In [1]:
import spotipy
from spotipy.oauth2 import SpotifyClientCredentials
from spotipy.oauth2 import SpotifyOAuth
import random
import string
import pandas as pd
import numpy as np

#Spotipy documentation: https://spotipy.readthedocs.io/en/master/

In [2]:
#Write here the client ID and secret ID from spotify API
SPOTIPY_CLIENT_ID = ''
SPOTIPY_CLIENT_SECRET = ''
REDIRECT_URI = 'http://localhost:7000/callback'
scope = "user-library-read"

cache_handler = spotipy.cache_handler.MemoryCacheHandler()
auth_manager = SpotifyClientCredentials(client_id = SPOTIPY_CLIENT_ID, client_secret=SPOTIPY_CLIENT_SECRET, cache_handler=cache_handler)
sp = spotipy.Spotify(auth_manager = auth_manager)

Next cell below finds a random song in the finnish market according to spotify, returns the name, popularity and audio features

In [3]:

random_character = random.choice(string.ascii_letters)
random_search = random_character + '%'
offset = random.randint(1,1000)
year = '2022'
genre = 'hip-hop'
    
#Test to fetch random songs with specific genre
songs = sp.search(q = 'track:' + random_search + ' year:' + year + ' genre: ' +  genre, type = 'track', market = 'FI', offset = offset)

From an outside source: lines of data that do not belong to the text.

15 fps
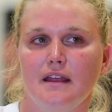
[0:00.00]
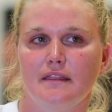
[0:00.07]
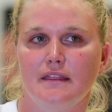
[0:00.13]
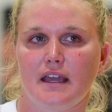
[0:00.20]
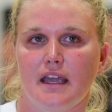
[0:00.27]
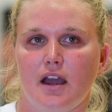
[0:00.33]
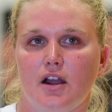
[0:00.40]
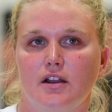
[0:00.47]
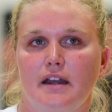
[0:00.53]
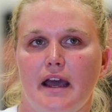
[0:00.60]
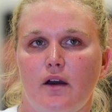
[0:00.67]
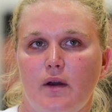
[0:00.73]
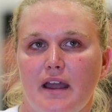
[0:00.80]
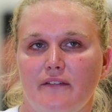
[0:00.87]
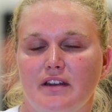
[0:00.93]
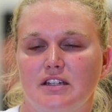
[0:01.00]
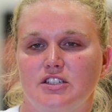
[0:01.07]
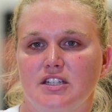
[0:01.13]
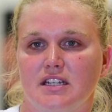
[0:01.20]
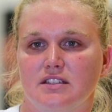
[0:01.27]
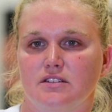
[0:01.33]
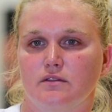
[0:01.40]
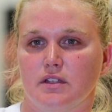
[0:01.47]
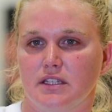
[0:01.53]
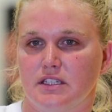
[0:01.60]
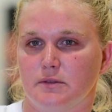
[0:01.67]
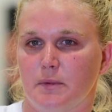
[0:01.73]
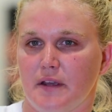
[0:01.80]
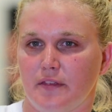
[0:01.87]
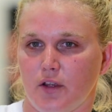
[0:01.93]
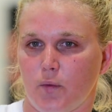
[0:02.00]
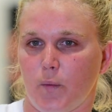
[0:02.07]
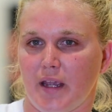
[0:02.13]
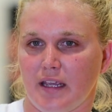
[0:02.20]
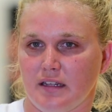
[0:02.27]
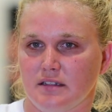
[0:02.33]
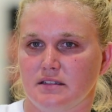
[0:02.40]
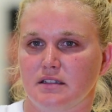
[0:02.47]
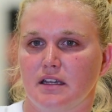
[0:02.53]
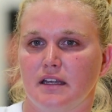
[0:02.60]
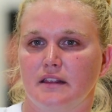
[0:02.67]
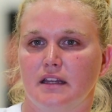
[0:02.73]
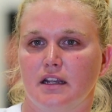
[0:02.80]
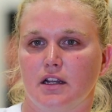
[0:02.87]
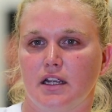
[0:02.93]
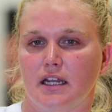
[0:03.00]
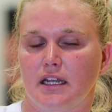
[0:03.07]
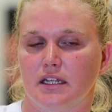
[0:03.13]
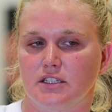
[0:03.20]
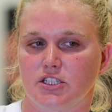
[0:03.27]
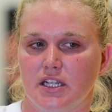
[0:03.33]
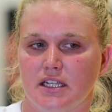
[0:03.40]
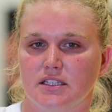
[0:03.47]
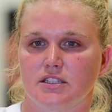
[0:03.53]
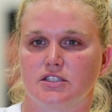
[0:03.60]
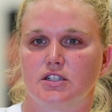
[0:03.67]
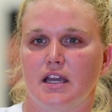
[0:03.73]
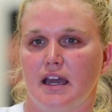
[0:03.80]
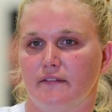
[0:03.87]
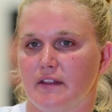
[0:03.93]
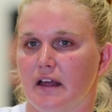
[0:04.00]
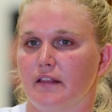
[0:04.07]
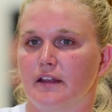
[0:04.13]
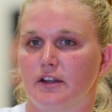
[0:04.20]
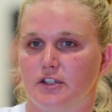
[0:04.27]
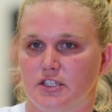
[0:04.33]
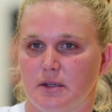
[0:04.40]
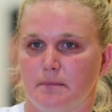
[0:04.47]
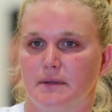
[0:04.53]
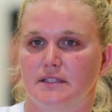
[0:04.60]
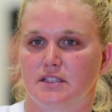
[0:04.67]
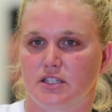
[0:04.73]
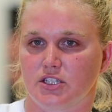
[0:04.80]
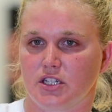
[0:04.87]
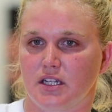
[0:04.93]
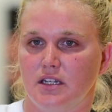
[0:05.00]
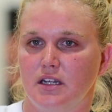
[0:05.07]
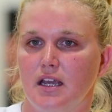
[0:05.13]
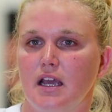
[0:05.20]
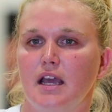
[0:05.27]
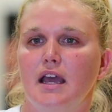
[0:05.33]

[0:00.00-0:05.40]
They are now having a chance to really spread their wings, and they're getting a chance to have that leadership position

first_song = songs['tracks']['items'][0]
first_song_name = first_song['name']
first_song_artist = first_song['artists'][0]['name']
first_song_popularity = first_song['popularity']
first_song_audio_features = sp.audio_features(first_song['id'])

first_song_name, first_song_artist, first_song_popularity, first_song_audio_features, songs['tracks']['total']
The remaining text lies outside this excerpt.